2003年、ラヒリは初の長編小説『その名にちなんで』を刊行した[10]。物語はガングリ一家の人生の30年にわたっている。物語で、カルカッタ生まれの両親は青年時代にアメリカに移住した。両親はアメリカでゴーゴルとソニアの2人の子供をもうけたが、2人の子供は両親との世代および文化的なギャップを経験しながら育っていった。2007年3月にはミラ・ナイール監督により、同書を原作とする映画『その名にちなんで』が公開された。
ラヒリの短編集第2作『見知らぬ場所』は2008年4月1日に刊行された。刊行されると『見知らぬ場所』はニューヨークタイムズ・ベストセラー・リストの第1位に輝いた[12]。

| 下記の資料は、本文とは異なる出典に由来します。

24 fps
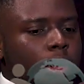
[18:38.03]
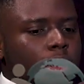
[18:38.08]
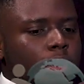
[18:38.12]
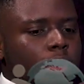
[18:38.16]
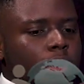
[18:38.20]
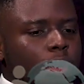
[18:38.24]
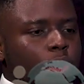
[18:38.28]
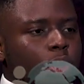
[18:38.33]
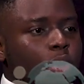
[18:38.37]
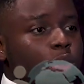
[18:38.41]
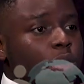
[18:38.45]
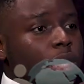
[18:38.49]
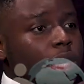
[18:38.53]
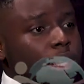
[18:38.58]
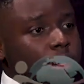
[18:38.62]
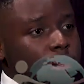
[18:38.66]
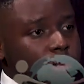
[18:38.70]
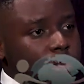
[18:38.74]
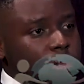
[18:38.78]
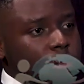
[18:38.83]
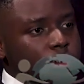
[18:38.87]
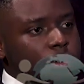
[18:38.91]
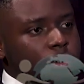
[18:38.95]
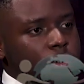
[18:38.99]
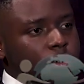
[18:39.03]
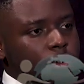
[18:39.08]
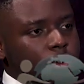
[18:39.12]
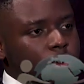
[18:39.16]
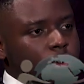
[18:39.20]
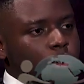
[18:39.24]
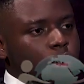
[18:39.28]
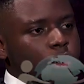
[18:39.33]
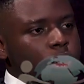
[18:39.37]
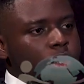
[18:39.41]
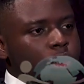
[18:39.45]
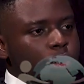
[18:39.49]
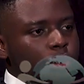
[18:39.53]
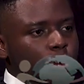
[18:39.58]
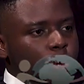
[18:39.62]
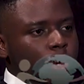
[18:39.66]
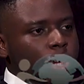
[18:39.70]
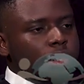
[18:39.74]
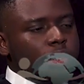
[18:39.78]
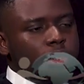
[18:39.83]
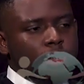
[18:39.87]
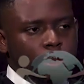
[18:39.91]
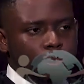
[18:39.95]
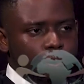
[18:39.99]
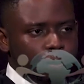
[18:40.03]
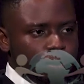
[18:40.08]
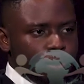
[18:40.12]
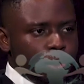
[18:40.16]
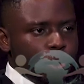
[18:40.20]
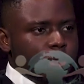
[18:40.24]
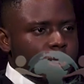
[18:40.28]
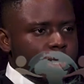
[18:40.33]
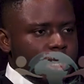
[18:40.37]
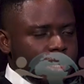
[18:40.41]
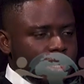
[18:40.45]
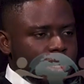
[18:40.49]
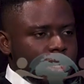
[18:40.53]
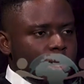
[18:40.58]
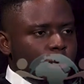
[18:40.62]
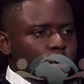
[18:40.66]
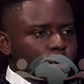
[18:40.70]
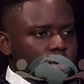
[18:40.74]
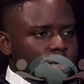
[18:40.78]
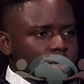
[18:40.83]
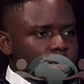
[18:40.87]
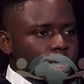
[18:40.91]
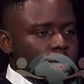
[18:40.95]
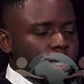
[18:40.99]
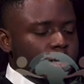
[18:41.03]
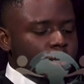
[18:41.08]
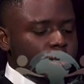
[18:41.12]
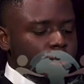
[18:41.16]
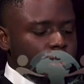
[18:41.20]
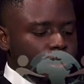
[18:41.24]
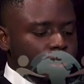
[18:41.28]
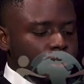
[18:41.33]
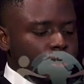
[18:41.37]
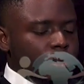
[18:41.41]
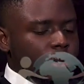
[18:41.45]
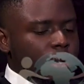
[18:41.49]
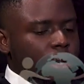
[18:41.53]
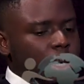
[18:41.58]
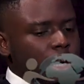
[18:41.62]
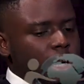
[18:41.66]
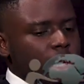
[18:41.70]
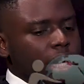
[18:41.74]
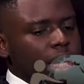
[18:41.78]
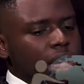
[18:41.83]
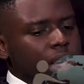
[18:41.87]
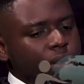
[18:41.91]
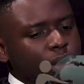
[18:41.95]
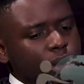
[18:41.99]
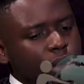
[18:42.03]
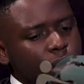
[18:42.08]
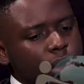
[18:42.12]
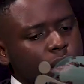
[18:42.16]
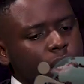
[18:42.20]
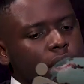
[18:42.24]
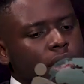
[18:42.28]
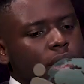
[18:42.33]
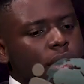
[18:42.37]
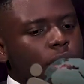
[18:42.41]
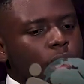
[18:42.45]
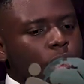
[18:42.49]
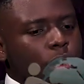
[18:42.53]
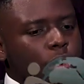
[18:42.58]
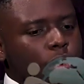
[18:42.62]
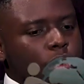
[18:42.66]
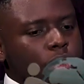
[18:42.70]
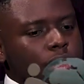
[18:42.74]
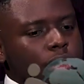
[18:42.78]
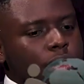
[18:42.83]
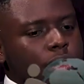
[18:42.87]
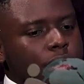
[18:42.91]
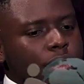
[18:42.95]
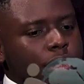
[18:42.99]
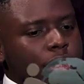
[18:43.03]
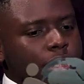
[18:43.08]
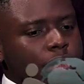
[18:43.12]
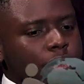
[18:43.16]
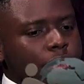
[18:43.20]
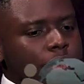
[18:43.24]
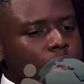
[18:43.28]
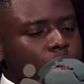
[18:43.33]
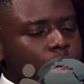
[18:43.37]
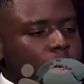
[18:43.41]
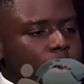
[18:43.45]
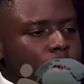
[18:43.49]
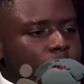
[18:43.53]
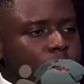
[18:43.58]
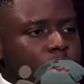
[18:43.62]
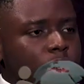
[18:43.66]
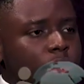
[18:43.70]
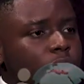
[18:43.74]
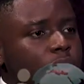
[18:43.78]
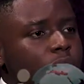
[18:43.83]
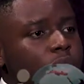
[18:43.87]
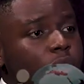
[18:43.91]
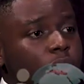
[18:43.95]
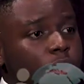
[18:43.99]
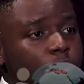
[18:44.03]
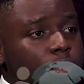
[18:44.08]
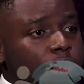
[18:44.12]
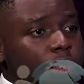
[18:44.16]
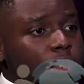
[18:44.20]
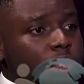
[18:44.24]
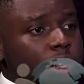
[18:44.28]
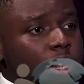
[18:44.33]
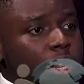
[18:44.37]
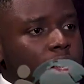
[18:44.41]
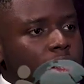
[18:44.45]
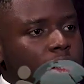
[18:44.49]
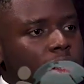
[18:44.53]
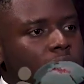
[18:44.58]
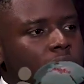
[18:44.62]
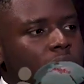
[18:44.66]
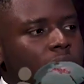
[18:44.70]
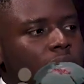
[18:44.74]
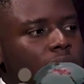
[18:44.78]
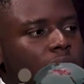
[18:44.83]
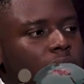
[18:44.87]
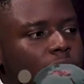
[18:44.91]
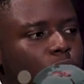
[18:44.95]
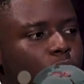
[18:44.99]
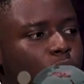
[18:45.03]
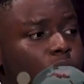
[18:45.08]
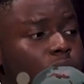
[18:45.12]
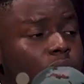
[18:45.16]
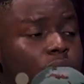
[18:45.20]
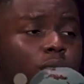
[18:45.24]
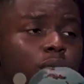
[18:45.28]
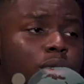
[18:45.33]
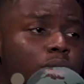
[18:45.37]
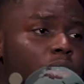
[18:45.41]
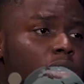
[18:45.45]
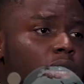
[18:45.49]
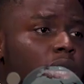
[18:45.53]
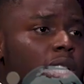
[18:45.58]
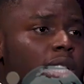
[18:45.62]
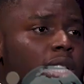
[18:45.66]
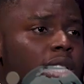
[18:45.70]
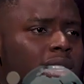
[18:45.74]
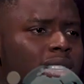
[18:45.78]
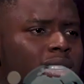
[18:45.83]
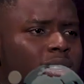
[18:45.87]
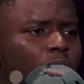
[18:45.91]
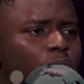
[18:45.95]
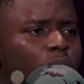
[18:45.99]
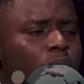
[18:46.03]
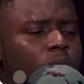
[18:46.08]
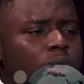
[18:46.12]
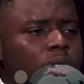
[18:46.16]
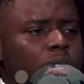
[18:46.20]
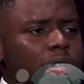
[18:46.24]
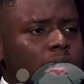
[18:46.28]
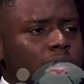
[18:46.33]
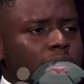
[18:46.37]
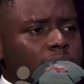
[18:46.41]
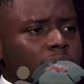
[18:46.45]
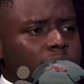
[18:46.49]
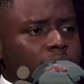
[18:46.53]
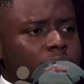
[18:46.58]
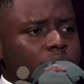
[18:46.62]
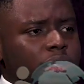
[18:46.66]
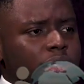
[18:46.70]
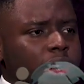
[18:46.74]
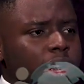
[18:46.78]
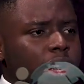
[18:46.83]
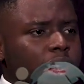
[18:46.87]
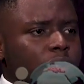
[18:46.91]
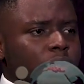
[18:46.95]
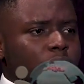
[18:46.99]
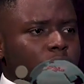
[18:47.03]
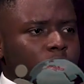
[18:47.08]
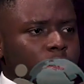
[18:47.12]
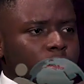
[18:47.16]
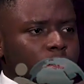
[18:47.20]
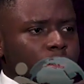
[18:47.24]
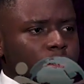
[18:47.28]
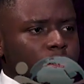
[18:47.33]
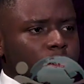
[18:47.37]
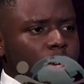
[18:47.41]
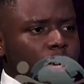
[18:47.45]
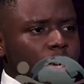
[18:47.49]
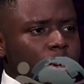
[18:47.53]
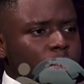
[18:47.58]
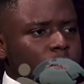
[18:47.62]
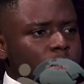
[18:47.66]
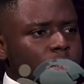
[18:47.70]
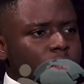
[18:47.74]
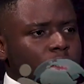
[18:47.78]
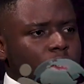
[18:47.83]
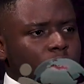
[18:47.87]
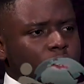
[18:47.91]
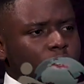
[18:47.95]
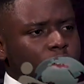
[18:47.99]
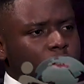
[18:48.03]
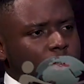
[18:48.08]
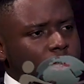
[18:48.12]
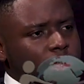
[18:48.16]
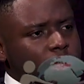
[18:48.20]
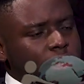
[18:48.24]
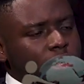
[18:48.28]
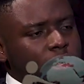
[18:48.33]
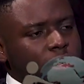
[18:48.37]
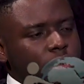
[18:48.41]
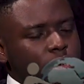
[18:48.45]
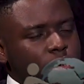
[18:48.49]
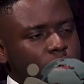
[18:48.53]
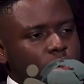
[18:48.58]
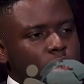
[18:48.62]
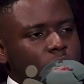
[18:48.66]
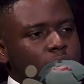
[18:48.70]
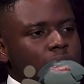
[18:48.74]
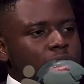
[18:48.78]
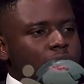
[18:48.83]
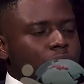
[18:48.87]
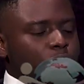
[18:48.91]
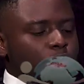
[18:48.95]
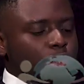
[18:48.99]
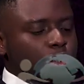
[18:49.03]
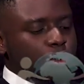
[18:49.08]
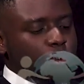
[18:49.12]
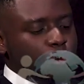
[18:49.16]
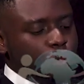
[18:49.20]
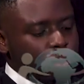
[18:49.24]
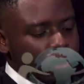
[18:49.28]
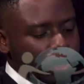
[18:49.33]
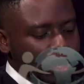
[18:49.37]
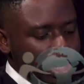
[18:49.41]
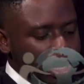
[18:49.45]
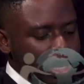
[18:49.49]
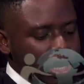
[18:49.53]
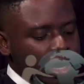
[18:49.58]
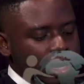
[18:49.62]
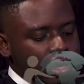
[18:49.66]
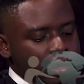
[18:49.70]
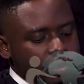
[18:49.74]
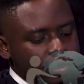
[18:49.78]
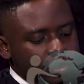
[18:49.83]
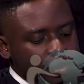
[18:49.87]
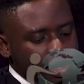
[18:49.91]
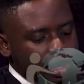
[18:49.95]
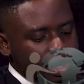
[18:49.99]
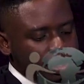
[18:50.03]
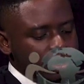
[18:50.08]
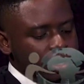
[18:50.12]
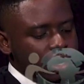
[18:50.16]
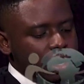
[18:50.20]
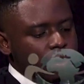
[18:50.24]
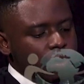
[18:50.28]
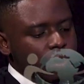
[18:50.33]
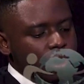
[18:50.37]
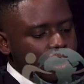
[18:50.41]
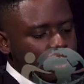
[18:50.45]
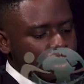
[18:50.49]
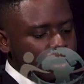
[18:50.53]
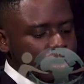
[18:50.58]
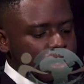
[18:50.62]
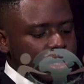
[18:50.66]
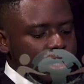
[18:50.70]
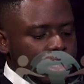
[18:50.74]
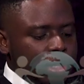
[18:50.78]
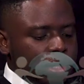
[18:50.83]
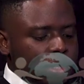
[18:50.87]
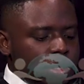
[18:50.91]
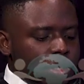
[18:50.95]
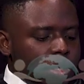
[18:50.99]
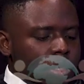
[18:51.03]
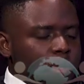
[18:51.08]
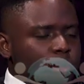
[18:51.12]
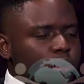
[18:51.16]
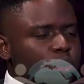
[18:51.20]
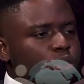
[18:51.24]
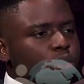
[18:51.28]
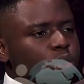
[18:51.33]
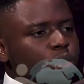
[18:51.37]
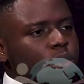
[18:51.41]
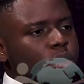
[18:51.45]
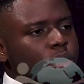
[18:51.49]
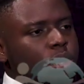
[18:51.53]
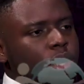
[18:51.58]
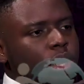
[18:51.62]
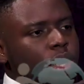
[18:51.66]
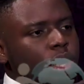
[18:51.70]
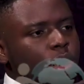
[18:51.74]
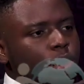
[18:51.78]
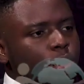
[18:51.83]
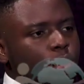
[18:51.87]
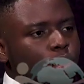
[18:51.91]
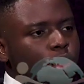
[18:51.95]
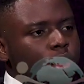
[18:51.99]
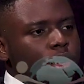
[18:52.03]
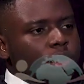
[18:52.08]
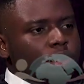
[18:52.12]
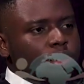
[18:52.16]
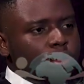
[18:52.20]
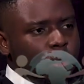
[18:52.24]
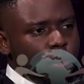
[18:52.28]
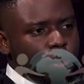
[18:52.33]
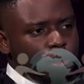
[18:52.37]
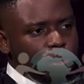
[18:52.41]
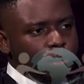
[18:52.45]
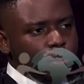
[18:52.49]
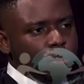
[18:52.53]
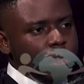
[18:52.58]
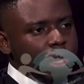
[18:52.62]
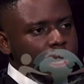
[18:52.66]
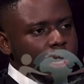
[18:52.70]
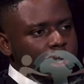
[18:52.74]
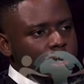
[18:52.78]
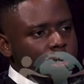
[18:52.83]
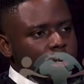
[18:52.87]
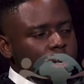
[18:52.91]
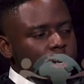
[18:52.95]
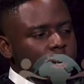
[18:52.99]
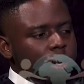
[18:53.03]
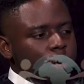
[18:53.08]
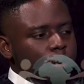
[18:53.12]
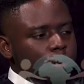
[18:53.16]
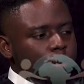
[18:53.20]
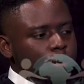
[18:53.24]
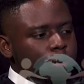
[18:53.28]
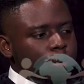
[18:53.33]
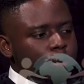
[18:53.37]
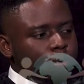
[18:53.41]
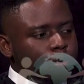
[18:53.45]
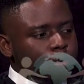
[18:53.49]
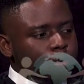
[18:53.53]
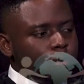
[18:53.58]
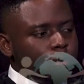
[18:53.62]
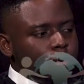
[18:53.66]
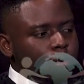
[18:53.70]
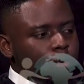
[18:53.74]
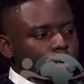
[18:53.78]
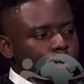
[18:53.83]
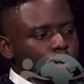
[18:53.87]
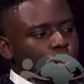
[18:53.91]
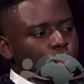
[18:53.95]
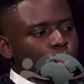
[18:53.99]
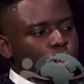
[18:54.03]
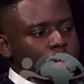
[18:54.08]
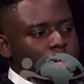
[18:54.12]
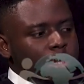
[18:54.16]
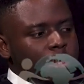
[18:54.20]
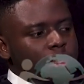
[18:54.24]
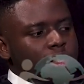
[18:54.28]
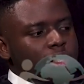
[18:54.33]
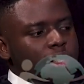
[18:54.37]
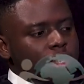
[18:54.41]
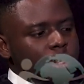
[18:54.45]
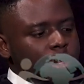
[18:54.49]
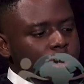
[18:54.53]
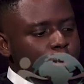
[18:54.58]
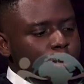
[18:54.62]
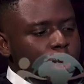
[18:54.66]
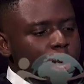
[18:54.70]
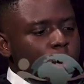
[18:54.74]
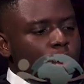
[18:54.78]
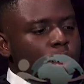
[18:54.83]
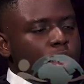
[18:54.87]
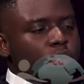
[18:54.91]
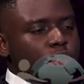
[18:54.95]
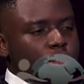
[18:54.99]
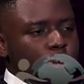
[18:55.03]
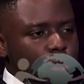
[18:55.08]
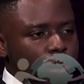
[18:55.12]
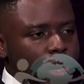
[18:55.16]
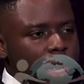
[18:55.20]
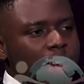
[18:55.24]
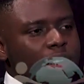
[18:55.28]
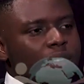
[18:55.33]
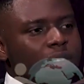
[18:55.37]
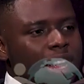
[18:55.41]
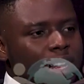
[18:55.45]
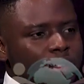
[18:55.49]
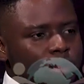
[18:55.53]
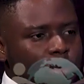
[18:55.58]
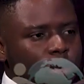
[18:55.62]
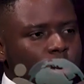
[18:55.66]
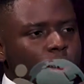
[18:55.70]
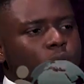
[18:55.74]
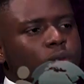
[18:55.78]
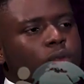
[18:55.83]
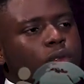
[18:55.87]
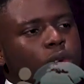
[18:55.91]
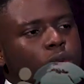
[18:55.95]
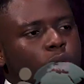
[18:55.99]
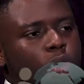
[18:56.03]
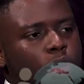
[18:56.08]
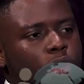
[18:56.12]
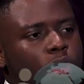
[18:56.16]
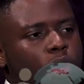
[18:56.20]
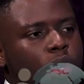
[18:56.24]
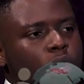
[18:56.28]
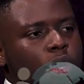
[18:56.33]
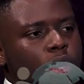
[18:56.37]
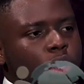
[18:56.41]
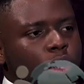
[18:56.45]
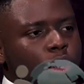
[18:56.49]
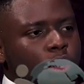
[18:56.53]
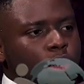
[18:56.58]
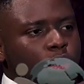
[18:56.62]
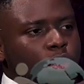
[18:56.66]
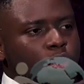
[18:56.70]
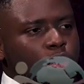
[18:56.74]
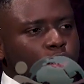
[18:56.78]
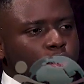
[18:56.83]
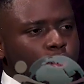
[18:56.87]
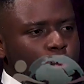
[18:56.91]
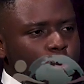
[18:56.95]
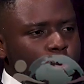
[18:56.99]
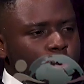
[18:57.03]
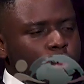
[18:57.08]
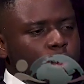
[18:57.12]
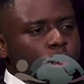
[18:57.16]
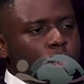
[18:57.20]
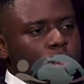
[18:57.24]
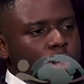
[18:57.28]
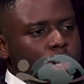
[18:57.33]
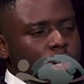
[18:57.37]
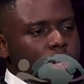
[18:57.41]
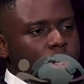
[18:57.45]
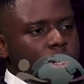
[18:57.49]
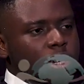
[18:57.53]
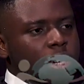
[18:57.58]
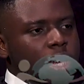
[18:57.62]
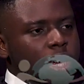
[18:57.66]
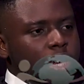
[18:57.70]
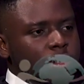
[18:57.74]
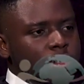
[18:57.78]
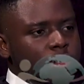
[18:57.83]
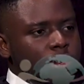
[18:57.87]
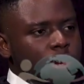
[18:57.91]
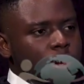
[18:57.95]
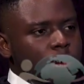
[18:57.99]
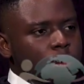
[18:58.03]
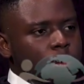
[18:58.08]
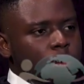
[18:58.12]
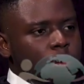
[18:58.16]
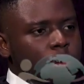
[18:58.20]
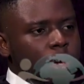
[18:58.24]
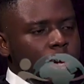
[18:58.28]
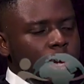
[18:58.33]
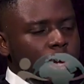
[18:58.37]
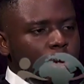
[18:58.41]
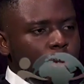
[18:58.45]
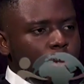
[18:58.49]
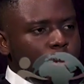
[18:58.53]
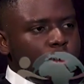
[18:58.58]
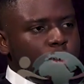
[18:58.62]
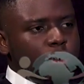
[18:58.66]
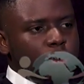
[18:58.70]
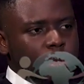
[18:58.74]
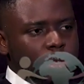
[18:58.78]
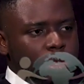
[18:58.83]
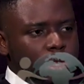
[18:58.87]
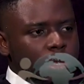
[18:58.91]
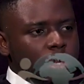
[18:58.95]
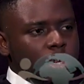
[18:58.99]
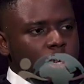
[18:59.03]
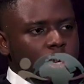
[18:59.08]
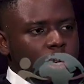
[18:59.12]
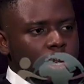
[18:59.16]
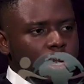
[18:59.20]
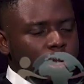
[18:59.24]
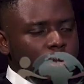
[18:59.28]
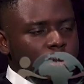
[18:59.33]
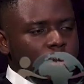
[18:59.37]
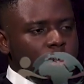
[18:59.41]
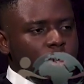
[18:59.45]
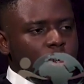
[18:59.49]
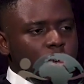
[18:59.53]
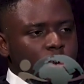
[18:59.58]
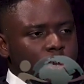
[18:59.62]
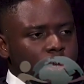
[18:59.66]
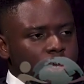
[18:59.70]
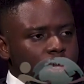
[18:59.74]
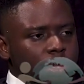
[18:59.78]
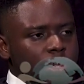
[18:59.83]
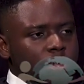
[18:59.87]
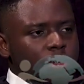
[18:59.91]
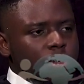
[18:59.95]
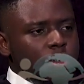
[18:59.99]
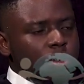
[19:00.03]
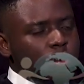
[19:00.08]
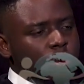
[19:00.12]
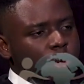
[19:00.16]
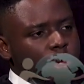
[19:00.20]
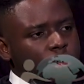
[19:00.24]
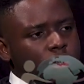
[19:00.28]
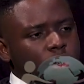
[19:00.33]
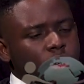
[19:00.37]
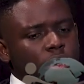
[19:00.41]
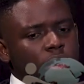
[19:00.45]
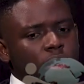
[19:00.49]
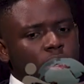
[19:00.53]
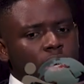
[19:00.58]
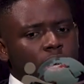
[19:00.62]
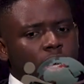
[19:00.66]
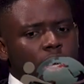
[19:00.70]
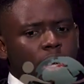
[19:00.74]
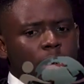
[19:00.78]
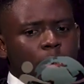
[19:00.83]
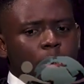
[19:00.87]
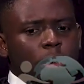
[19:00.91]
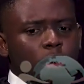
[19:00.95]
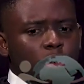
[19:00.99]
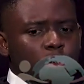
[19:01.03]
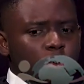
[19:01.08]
creative with the ways they protect their own states because even though they are called the chief um, security officer mm. constitutionally they're not really in charge of um, security so they have to skirt around the, the issue yes. what is your own plan um, with the powers you have as governor mm. to do something that um, helps the uh, security situation because we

ラヒリは『ニューヨーカー』誌とも密接な関係にあり、多くの短編を発表している。それらの多くはフィクションだが、少数のノンフィクションも含まれており、それらのうち最も知られているのは『故郷への長い道 - 料理教室』である。これは、ラヒリと彼女の母との関係における食物の重要性に関する物語である。
ラヒリは2005年から、著作家たちの間の親交と知的協働を推進するための組織、PENアメリカン・センターの副代表となった。
2013年に長編小説『低地』を発表、ローマに移住後の2015年にはイタリア語で書かれた初めての作品であるエッセイ集『べつの言葉で』を、2018年にはイタリア語による初の長編小説『わたしのいるところ』を発表している。